[[ Exercise input open ]]
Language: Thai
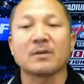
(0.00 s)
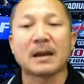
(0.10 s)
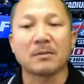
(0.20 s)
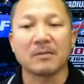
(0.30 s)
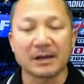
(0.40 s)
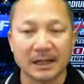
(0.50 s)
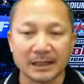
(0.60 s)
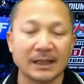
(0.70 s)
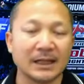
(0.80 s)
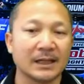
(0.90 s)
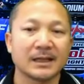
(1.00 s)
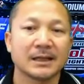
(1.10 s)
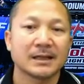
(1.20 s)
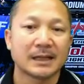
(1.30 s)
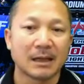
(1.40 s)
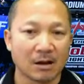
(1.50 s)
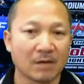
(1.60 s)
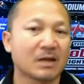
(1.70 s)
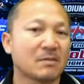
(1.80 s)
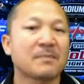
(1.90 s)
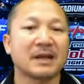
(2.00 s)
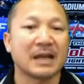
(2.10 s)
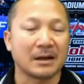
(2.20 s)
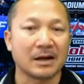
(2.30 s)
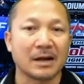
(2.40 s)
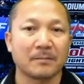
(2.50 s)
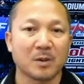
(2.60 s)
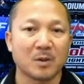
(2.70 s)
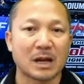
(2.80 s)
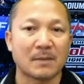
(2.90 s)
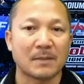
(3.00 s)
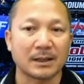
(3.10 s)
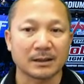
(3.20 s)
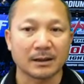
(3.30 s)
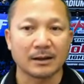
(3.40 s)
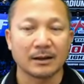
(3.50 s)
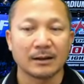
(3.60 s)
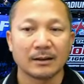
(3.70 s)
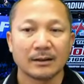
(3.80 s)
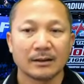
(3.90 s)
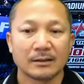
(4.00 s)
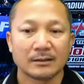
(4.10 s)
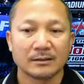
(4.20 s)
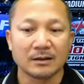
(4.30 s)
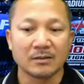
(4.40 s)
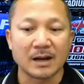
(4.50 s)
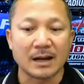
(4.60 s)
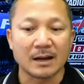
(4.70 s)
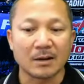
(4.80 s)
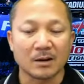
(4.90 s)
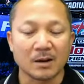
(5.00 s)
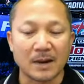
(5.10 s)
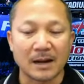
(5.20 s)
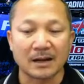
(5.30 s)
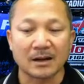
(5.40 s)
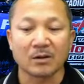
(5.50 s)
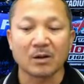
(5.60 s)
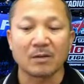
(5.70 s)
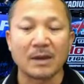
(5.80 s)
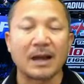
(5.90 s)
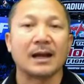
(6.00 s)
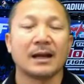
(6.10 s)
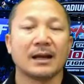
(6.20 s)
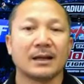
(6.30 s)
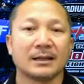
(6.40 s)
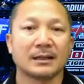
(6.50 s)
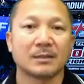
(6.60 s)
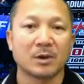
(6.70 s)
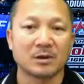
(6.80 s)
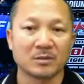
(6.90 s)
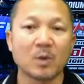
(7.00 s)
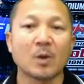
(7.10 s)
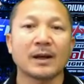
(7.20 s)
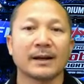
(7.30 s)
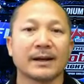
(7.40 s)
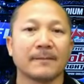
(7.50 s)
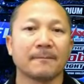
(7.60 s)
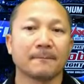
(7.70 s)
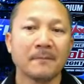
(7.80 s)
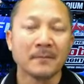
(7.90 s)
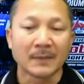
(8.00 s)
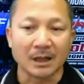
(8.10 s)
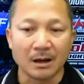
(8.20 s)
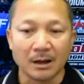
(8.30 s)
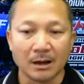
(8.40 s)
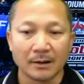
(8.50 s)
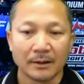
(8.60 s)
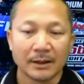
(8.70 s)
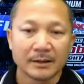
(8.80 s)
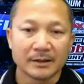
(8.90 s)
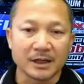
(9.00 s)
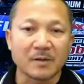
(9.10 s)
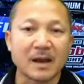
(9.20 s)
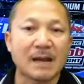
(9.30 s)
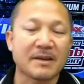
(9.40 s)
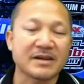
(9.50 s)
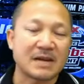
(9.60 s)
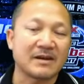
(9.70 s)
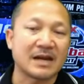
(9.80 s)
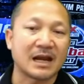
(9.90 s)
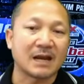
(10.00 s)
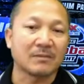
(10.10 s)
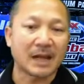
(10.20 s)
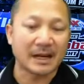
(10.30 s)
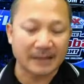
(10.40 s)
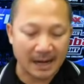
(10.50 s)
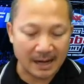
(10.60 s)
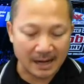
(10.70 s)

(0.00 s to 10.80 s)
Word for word: ภาพผมว่าแค่นี้เราก็จะไม่เป็นไรหรอกครับเพราะว่ามันก็เชื่อว่าเราก็ผ่านการคัดกรองมาพอสมควรนะครับก็เชื่อว่าไม่ใช้ไม่นานครับได้แต่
[[ Exercise input closed ]]
→ What is required
Set down the entries above again exactly, minus any image.

→ Task result
Language: Thai
(0.00 s)
(0.10 s)
(0.20 s)
(0.30 s)
(0.40 s)
(0.50 s)
(0.60 s)
(0.70 s)
(0.80 s)
(0.90 s)
(1.00 s)
(1.10 s)
(1.20 s)
(1.30 s)
(1.40 s)
(1.50 s)
(1.60 s)
(1.70 s)
(1.80 s)
(1.90 s)
(2.00 s)
(2.10 s)
(2.20 s)
(2.30 s)
(2.40 s)
(2.50 s)
(2.60 s)
(2.70 s)
(2.80 s)
(2.90 s)
(3.00 s)
(3.10 s)
(3.20 s)
(3.30 s)
(3.40 s)
(3.50 s)
(3.60 s)
(3.70 s)
(3.80 s)
(3.90 s)
(4.00 s)
(4.10 s)
(4.20 s)
(4.30 s)
(4.40 s)
(4.50 s)
(4.60 s)
(4.70 s)
(4.80 s)
(4.90 s)
(5.00 s)
(5.10 s)
(5.20 s)
(5.30 s)
(5.40 s)
(5.50 s)
(5.60 s)
(5.70 s)
(5.80 s)
(5.90 s)
(6.00 s)
(6.10 s)
(6.20 s)
(6.30 s)
(6.40 s)
(6.50 s)
(6.60 s)
(6.70 s)
(6.80 s)
(6.90 s)
(7.00 s)
(7.10 s)
(7.20 s)
(7.30 s)
(7.40 s)
(7.50 s)
(7.60 s)
(7.70 s)
(7.80 s)
(7.90 s)
(8.00 s)
(8.10 s)
(8.20 s)
(8.30 s)
(8.40 s)
(8.50 s)
(8.60 s)
(8.70 s)
(8.80 s)
(8.90 s)
(9.00 s)
(9.10 s)
(9.20 s)
(9.30 s)
(9.40 s)
(9.50 s)
(9.60 s)
(9.70 s)
(9.80 s)
(9.90 s)
(10.00 s)
(10.10 s)
(10.20 s)
(10.30 s)
(10.40 s)
(10.50 s)
(10.60 s)
(10.70 s)

(0.00 s to 10.80 s)
Word for word: ภาพผมว่าแค่นี้เราก็จะไม่เป็นไรหรอกครับเพราะว่ามันก็เชื่อว่าเราก็ผ่านการคัดกรองมาพอสมควรนะครับก็เชื่อว่าไม่ใช้ไม่นานครับได้แต่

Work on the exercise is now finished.